▶ **TRY IT**
The line count for "look" is all that is needed: say how many lines in the listing below contain it.
↓↓↓
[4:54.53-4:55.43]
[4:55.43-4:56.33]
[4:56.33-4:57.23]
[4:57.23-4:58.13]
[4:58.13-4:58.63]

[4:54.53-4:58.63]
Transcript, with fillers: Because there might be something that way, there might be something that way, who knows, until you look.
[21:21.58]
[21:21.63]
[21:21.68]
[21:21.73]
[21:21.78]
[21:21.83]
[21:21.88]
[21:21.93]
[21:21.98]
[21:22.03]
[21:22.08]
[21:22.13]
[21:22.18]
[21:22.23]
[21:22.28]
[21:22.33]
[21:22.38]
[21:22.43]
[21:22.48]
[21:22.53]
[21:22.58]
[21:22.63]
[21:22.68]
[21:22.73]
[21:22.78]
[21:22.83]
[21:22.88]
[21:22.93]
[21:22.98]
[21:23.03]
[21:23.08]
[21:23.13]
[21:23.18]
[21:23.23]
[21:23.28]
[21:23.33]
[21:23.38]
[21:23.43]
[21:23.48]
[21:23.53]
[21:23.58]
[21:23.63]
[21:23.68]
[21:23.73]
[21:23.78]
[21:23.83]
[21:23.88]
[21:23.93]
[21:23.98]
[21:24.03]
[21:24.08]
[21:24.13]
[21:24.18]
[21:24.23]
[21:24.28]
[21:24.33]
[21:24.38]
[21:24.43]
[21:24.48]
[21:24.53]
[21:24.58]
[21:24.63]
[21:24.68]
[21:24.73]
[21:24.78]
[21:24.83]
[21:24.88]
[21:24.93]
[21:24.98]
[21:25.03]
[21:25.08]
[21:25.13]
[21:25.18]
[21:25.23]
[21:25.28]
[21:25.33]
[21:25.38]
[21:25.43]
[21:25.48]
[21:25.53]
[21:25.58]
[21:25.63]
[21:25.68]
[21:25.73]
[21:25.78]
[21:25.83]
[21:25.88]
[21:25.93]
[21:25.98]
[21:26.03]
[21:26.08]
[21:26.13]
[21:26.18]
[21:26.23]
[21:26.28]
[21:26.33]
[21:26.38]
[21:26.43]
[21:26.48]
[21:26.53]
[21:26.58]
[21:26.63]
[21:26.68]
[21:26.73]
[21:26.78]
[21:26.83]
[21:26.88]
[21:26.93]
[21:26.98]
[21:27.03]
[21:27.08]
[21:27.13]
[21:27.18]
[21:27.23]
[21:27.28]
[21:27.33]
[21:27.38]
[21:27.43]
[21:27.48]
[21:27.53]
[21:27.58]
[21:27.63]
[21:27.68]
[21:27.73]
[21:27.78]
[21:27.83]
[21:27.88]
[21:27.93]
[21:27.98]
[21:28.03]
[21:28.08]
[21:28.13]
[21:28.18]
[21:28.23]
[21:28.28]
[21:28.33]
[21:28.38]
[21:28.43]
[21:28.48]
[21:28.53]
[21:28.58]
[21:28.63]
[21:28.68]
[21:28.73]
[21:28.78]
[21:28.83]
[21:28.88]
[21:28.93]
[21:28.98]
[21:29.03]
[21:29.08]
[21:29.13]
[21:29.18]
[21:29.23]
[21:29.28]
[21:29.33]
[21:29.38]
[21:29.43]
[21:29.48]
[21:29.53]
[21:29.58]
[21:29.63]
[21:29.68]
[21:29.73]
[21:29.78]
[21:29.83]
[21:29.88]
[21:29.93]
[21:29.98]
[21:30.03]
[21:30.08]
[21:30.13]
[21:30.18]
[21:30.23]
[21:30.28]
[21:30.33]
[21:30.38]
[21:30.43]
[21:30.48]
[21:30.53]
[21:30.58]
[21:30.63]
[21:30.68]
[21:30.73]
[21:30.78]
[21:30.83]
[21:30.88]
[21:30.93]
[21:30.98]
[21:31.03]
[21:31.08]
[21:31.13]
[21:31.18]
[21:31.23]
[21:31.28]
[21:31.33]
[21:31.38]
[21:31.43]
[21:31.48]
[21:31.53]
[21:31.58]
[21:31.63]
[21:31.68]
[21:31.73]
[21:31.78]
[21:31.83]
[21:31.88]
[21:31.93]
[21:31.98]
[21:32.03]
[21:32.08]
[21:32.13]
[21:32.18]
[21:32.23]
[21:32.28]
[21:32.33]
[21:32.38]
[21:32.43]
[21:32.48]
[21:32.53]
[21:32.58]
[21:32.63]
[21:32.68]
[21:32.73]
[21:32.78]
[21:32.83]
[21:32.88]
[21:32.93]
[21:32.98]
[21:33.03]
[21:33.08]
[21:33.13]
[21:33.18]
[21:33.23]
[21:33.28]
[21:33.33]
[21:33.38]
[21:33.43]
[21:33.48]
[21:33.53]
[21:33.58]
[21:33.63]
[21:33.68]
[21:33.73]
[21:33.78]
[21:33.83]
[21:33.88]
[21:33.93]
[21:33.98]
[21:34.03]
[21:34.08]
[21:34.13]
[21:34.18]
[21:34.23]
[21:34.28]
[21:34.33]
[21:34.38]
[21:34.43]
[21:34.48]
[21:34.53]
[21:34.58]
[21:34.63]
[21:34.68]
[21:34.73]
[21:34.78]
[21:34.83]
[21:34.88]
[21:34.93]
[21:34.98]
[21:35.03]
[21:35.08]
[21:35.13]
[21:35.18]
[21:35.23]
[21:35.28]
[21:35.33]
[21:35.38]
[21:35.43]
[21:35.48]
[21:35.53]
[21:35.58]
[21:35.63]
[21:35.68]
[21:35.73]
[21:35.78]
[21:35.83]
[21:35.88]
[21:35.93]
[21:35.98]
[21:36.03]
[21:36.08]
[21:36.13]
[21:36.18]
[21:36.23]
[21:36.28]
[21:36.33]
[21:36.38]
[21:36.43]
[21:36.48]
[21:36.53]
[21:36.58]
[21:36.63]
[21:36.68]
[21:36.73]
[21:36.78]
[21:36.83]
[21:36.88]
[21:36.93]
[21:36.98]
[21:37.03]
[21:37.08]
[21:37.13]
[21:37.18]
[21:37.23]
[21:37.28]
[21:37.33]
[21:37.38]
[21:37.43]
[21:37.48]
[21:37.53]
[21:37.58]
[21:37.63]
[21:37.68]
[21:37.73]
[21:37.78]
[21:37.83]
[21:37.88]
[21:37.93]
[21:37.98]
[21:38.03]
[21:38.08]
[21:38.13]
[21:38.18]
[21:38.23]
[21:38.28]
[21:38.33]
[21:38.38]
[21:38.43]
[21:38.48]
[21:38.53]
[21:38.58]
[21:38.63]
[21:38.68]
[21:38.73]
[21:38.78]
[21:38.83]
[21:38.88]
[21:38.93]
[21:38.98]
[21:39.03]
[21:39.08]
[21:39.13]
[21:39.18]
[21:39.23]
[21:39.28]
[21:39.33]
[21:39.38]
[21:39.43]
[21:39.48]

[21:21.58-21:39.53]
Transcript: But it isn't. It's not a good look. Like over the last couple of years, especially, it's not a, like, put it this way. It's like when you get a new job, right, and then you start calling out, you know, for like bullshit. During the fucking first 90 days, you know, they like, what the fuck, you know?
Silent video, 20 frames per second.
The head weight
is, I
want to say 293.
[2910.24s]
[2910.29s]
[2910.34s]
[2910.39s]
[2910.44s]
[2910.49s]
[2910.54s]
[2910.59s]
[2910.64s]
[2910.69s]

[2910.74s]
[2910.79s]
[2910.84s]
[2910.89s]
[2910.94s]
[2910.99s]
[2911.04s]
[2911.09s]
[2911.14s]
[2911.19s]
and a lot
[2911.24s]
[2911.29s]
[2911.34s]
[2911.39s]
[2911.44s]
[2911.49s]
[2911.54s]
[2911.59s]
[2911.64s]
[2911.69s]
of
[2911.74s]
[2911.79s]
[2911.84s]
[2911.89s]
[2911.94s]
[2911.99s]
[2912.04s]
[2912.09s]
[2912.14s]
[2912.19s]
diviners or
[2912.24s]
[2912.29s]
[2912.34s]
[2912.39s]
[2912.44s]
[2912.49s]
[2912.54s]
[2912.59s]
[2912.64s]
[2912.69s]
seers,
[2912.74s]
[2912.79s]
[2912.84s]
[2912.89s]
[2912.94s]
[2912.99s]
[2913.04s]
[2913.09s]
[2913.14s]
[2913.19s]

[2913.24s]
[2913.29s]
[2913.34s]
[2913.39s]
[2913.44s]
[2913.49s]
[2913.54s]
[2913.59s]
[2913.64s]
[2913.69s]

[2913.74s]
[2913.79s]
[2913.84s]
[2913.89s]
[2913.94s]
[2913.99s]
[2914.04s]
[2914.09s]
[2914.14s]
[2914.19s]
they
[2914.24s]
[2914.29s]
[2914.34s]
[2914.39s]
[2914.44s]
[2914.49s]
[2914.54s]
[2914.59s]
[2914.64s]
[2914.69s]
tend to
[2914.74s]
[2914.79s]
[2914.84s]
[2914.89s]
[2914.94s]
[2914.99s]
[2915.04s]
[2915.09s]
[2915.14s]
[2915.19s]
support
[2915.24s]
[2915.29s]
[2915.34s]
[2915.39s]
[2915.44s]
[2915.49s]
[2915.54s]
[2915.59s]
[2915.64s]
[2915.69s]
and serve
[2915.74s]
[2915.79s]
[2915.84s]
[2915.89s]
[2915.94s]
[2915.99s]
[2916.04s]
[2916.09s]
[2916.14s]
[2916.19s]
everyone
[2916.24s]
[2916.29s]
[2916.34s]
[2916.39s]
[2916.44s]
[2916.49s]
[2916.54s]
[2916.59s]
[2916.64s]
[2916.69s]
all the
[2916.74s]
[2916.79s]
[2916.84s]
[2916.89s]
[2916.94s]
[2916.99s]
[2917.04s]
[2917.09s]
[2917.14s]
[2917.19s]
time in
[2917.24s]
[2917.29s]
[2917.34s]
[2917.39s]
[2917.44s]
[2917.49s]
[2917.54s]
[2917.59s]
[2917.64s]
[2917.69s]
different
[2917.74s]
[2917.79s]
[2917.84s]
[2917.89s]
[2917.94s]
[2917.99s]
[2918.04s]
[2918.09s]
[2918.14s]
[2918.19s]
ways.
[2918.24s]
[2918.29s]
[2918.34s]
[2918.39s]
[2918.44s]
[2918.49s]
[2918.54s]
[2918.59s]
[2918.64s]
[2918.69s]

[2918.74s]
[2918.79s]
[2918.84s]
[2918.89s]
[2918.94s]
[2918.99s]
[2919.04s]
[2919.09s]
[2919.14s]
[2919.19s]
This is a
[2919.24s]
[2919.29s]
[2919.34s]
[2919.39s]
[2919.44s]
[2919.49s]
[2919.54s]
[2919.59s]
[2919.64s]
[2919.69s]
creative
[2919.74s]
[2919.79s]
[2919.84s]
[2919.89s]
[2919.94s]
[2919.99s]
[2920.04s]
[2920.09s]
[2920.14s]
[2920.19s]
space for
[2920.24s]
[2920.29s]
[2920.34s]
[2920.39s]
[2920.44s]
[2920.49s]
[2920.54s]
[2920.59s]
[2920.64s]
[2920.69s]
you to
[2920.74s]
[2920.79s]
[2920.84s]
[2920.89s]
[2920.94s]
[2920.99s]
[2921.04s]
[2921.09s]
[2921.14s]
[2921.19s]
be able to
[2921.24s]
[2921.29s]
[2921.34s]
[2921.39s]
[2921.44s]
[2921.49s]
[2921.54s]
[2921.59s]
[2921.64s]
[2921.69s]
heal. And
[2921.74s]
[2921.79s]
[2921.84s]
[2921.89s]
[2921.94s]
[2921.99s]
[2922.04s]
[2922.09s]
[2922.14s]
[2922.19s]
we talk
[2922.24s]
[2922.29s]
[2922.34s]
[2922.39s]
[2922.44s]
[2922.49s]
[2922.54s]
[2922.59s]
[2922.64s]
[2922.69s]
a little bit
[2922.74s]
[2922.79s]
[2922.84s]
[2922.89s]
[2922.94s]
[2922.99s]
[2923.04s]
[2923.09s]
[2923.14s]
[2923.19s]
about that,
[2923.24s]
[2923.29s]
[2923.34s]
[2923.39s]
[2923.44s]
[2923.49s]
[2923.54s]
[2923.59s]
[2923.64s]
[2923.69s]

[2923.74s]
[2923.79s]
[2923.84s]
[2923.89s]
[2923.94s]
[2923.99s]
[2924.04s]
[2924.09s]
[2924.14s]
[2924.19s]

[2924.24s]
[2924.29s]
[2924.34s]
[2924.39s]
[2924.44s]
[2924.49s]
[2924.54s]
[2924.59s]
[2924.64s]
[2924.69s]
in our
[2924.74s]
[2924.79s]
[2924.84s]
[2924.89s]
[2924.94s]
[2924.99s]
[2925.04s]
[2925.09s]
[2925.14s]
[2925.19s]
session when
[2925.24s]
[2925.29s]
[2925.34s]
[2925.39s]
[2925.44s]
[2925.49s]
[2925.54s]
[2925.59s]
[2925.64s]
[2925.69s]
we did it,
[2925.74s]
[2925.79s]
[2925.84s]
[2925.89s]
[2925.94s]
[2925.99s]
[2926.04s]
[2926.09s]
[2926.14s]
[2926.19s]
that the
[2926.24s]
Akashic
↑↑↑
▶ **OUTPUT FOR THIS TASK**
2